AIM OF THE TASK:
Filter task. Return each line of the material that holds the string "video".

▶

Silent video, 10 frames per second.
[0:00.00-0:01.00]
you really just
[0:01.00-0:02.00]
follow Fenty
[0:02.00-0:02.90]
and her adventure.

◀
▶

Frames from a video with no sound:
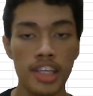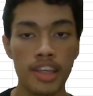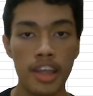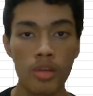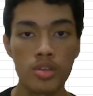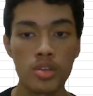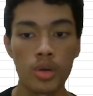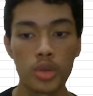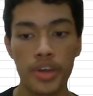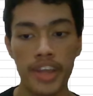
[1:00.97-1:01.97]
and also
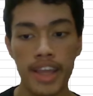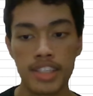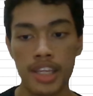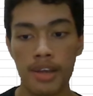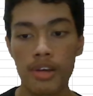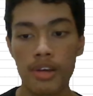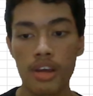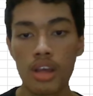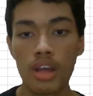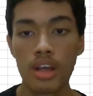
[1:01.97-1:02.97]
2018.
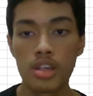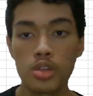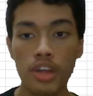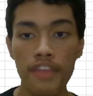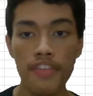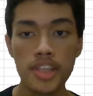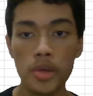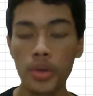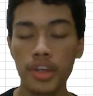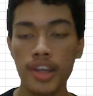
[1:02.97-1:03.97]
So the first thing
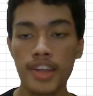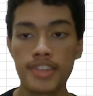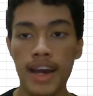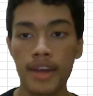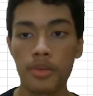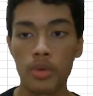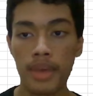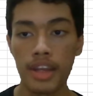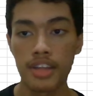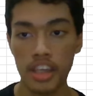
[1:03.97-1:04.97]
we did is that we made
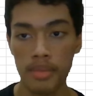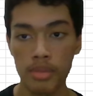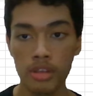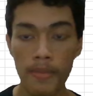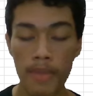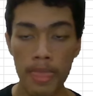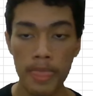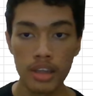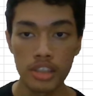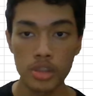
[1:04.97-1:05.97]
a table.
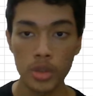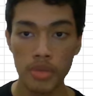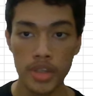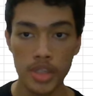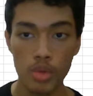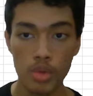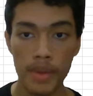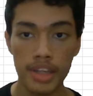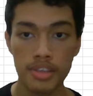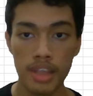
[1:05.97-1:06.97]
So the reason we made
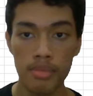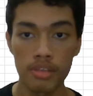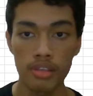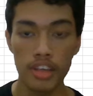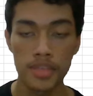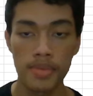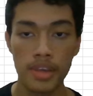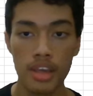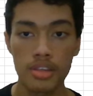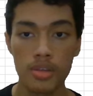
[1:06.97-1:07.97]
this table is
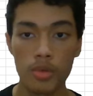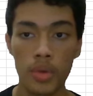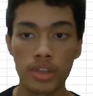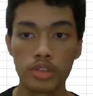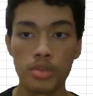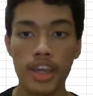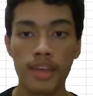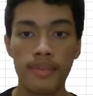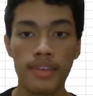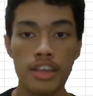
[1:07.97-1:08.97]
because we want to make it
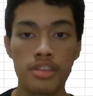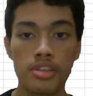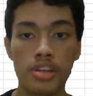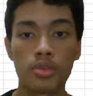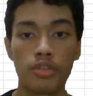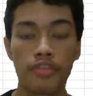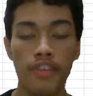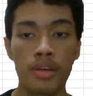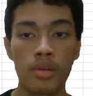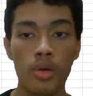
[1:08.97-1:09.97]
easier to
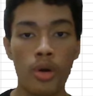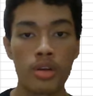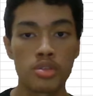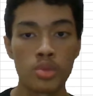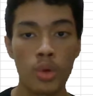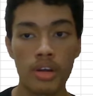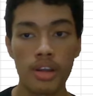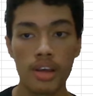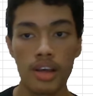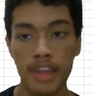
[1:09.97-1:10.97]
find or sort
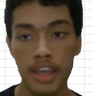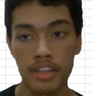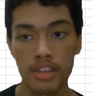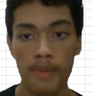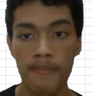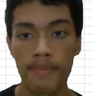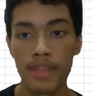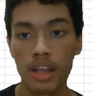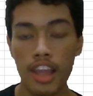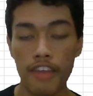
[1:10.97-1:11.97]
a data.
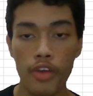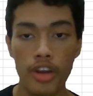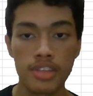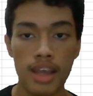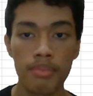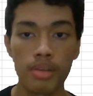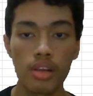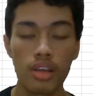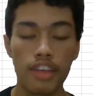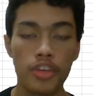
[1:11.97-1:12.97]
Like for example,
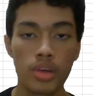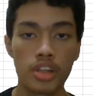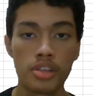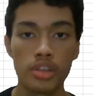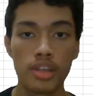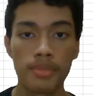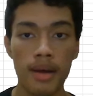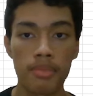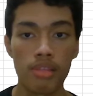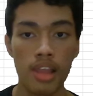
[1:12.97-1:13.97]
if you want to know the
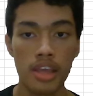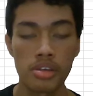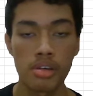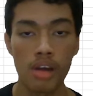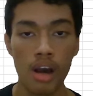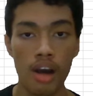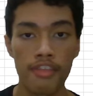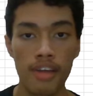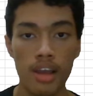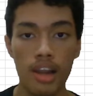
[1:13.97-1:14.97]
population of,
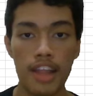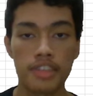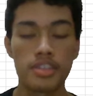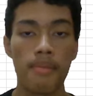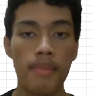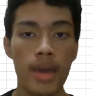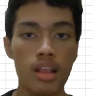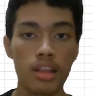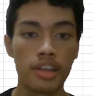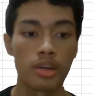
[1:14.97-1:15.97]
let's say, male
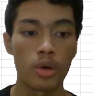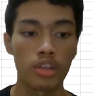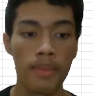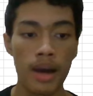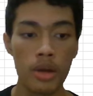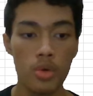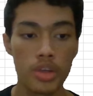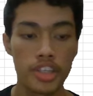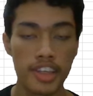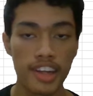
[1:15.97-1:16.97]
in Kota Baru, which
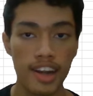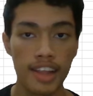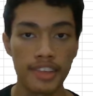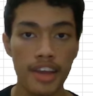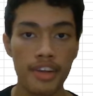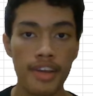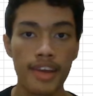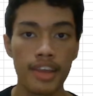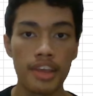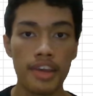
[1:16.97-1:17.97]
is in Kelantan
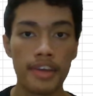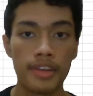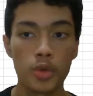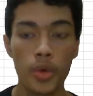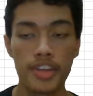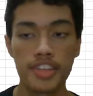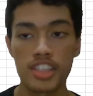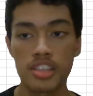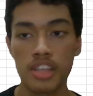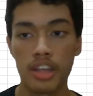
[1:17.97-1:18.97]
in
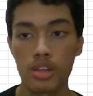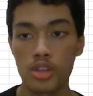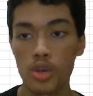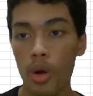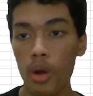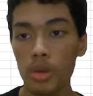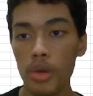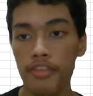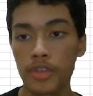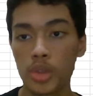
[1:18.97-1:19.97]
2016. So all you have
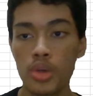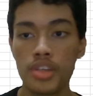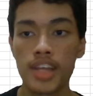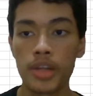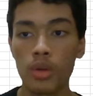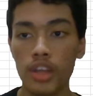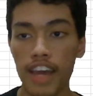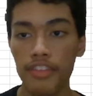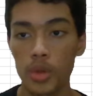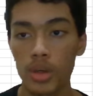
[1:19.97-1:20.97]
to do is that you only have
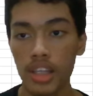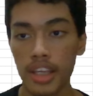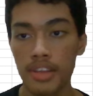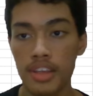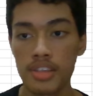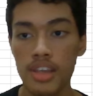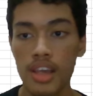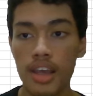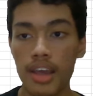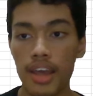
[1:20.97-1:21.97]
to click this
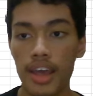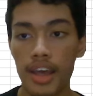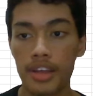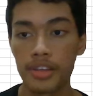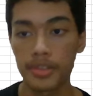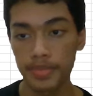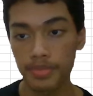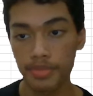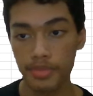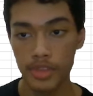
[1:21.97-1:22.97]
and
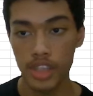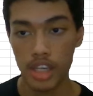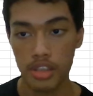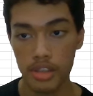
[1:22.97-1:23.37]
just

◀

THE ANSWER:
Silent video, 10 frames per second.
Frames from a video with no sound:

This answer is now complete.